*** EXTRACTED ENTRIES ***
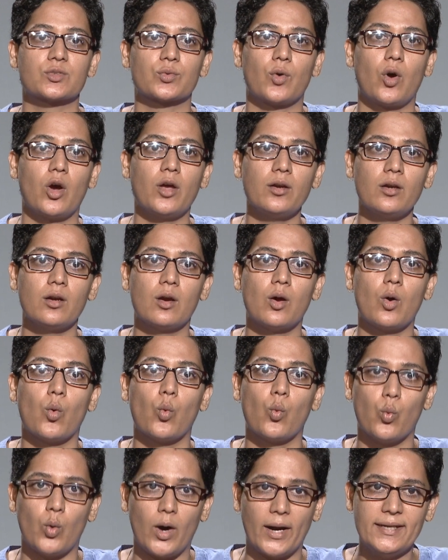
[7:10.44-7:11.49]
for
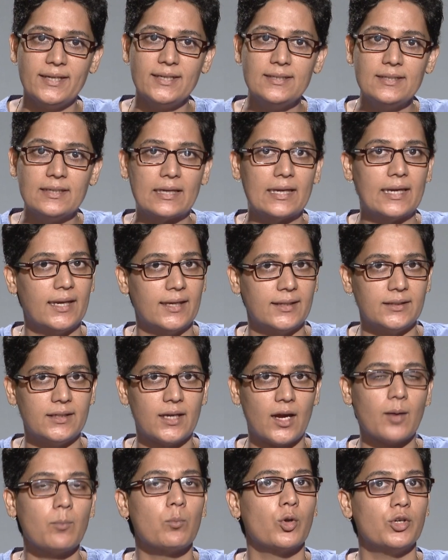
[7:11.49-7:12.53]
Wide
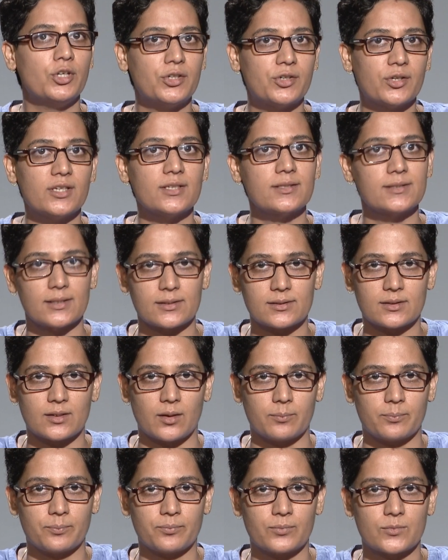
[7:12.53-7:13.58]
Area Monitoring
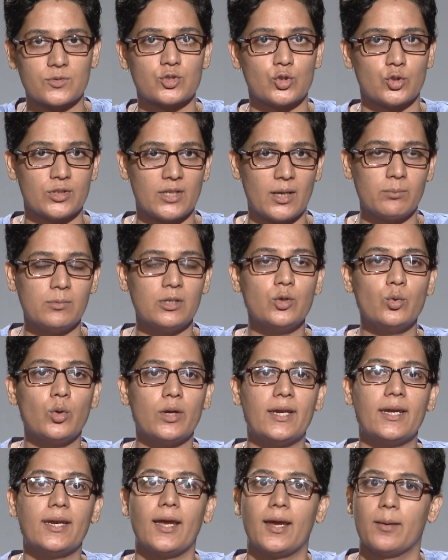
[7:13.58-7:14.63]
System. So,
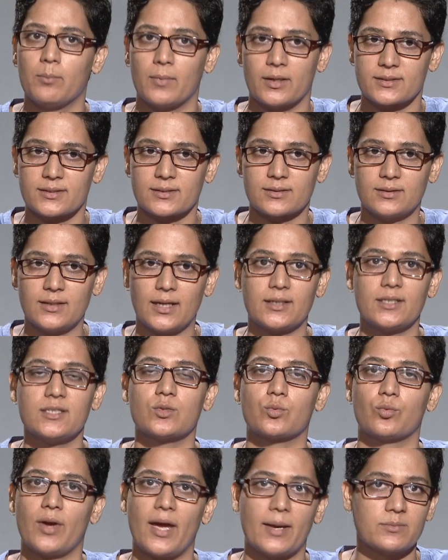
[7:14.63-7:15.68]
WAMS, that
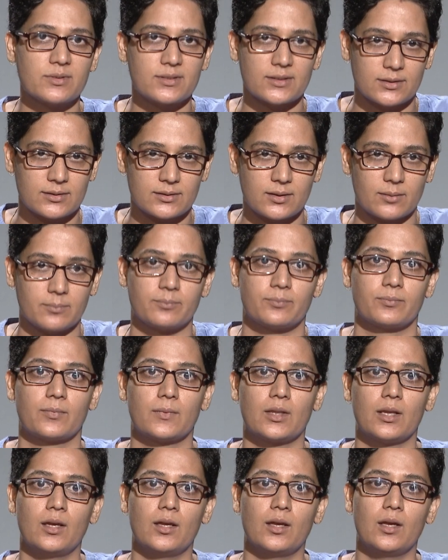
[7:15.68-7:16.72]
is WAM system.
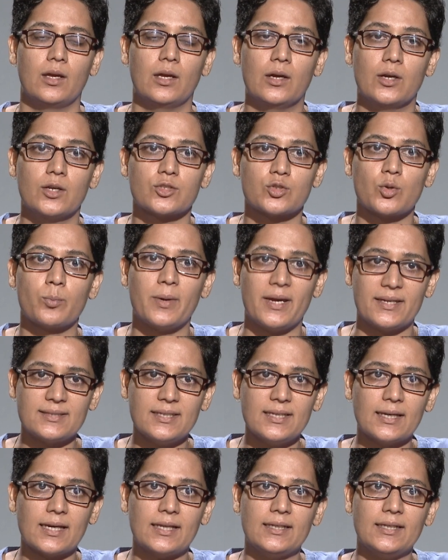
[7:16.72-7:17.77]
So,
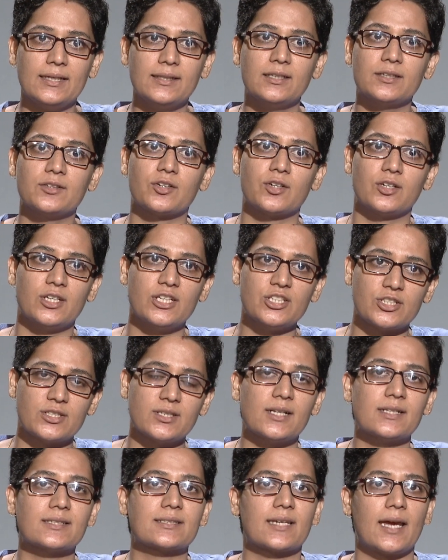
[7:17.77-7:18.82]
basically the
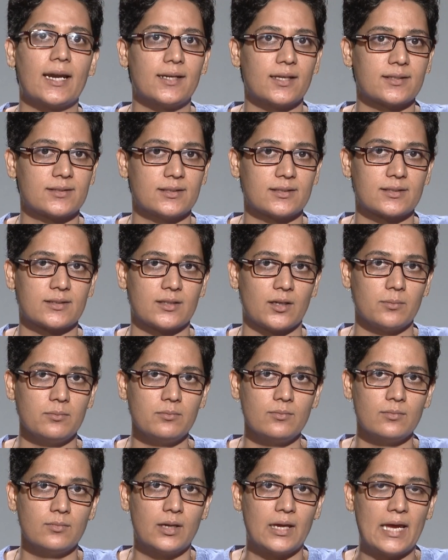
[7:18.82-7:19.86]
traditional SCADA system
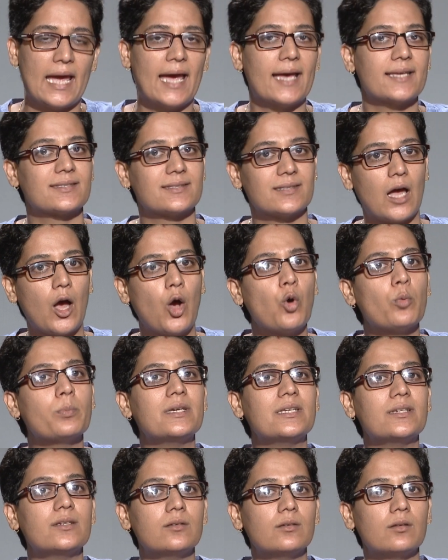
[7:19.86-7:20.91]
has now
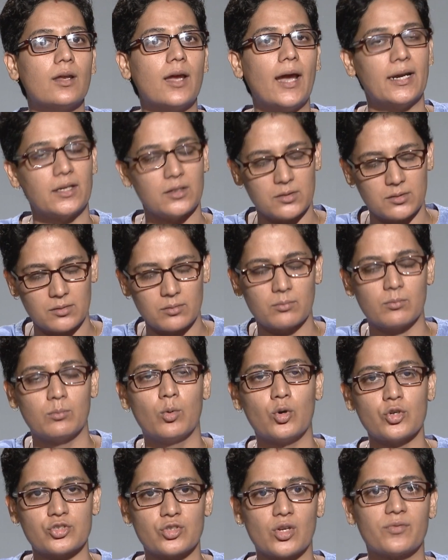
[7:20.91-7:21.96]
been at
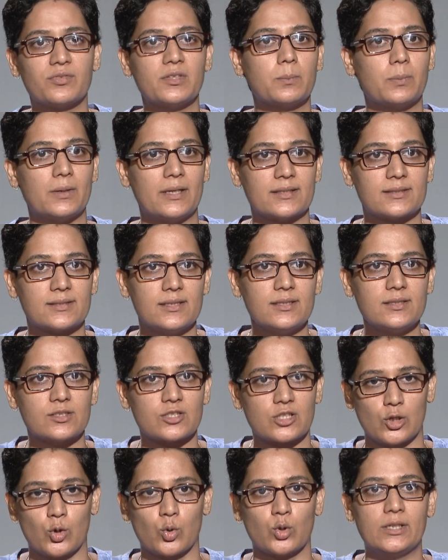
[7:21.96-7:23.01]
most of the places
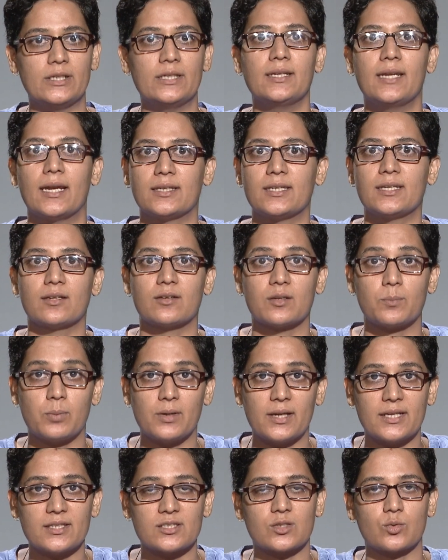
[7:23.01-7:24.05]
slowly getting
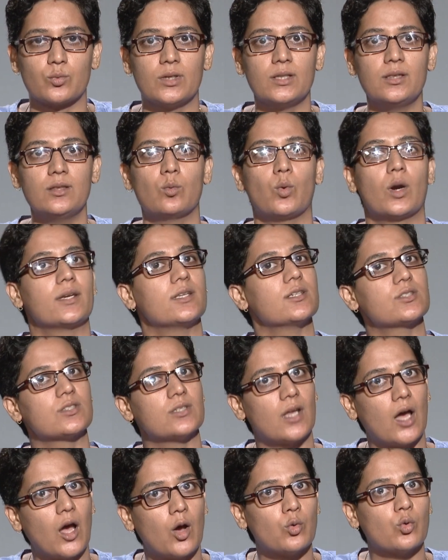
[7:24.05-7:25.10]
replaced with what is
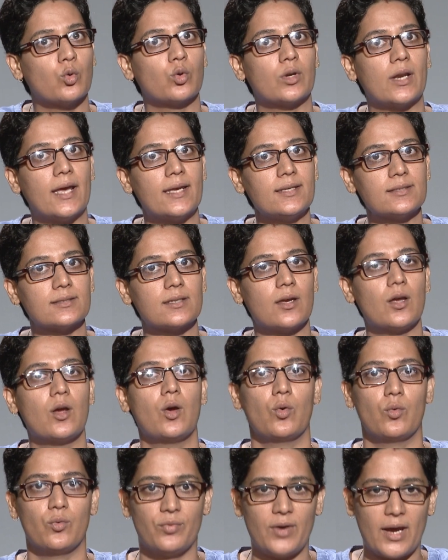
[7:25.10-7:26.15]
now known as
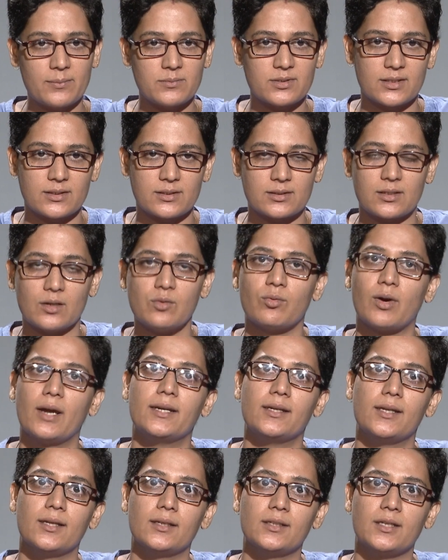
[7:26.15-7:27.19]
WAM system,
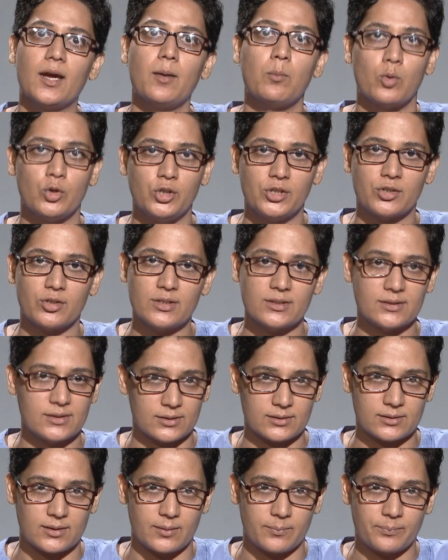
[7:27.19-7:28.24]
Wide Area Monitoring
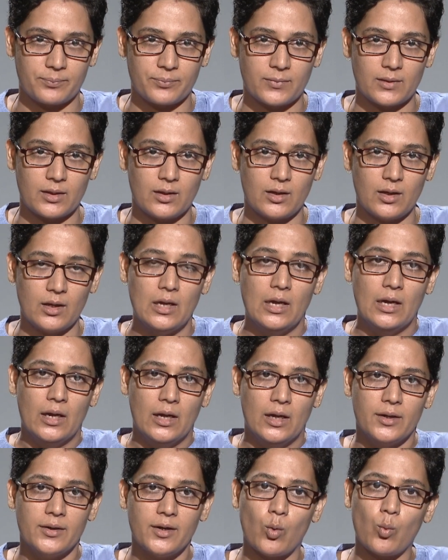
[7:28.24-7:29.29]
System.
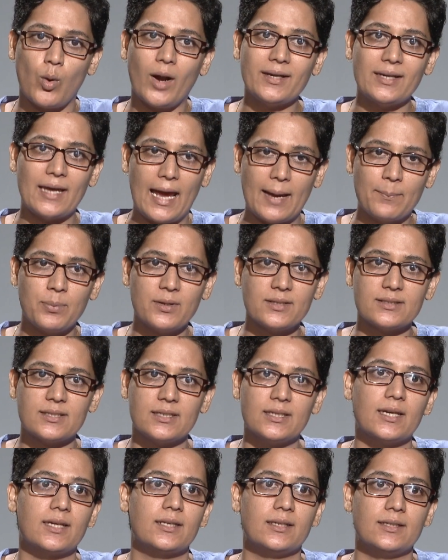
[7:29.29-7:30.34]
Now, what happens
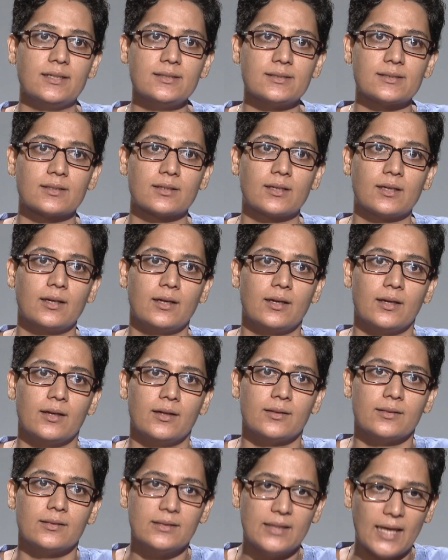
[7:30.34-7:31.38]
here is
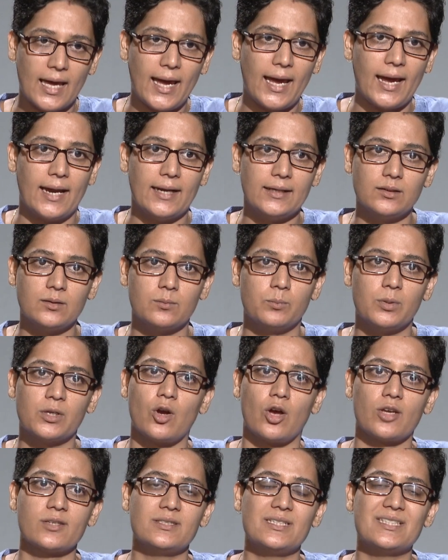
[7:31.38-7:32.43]
that
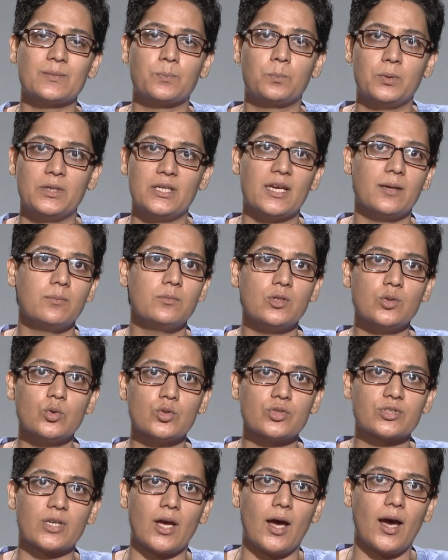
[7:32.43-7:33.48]
because these
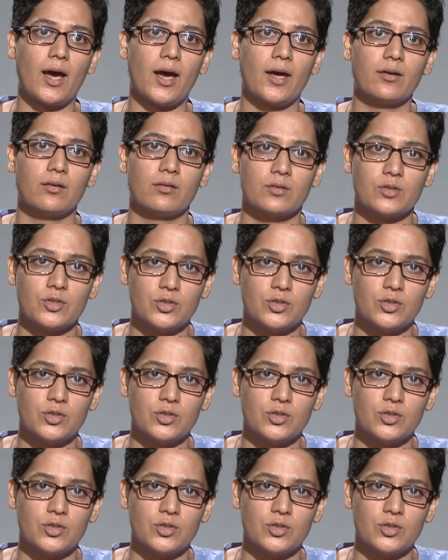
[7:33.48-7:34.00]
PMUs are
*** End of EXTRACTED ENTRIES ***
• [WORK ORDER] Nothing but the lines from the line containing "[7:19.86-7:20.91]" to the end of the records above should be repeated, exactly and with every picture omitted.

• [ANSWER TO THE EXERCISE]
[7:19.86-7:20.91]
has now
[7:20.91-7:21.96]
been at
[7:21.96-7:23.01]
most of the places
[7:23.01-7:24.05]
slowly getting
[7:24.05-7:25.10]
replaced with what is
[7:25.10-7:26.15]
now known as
[7:26.15-7:27.19]
WAM system,
[7:27.19-7:28.24]
Wide Area Monitoring
[7:28.24-7:29.29]
System.
[7:29.29-7:30.34]
Now, what happens
[7:30.34-7:31.38]
here is
[7:31.38-7:32.43]
that
[7:32.43-7:33.48]
because these
[7:33.48-7:34.00]
PMUs are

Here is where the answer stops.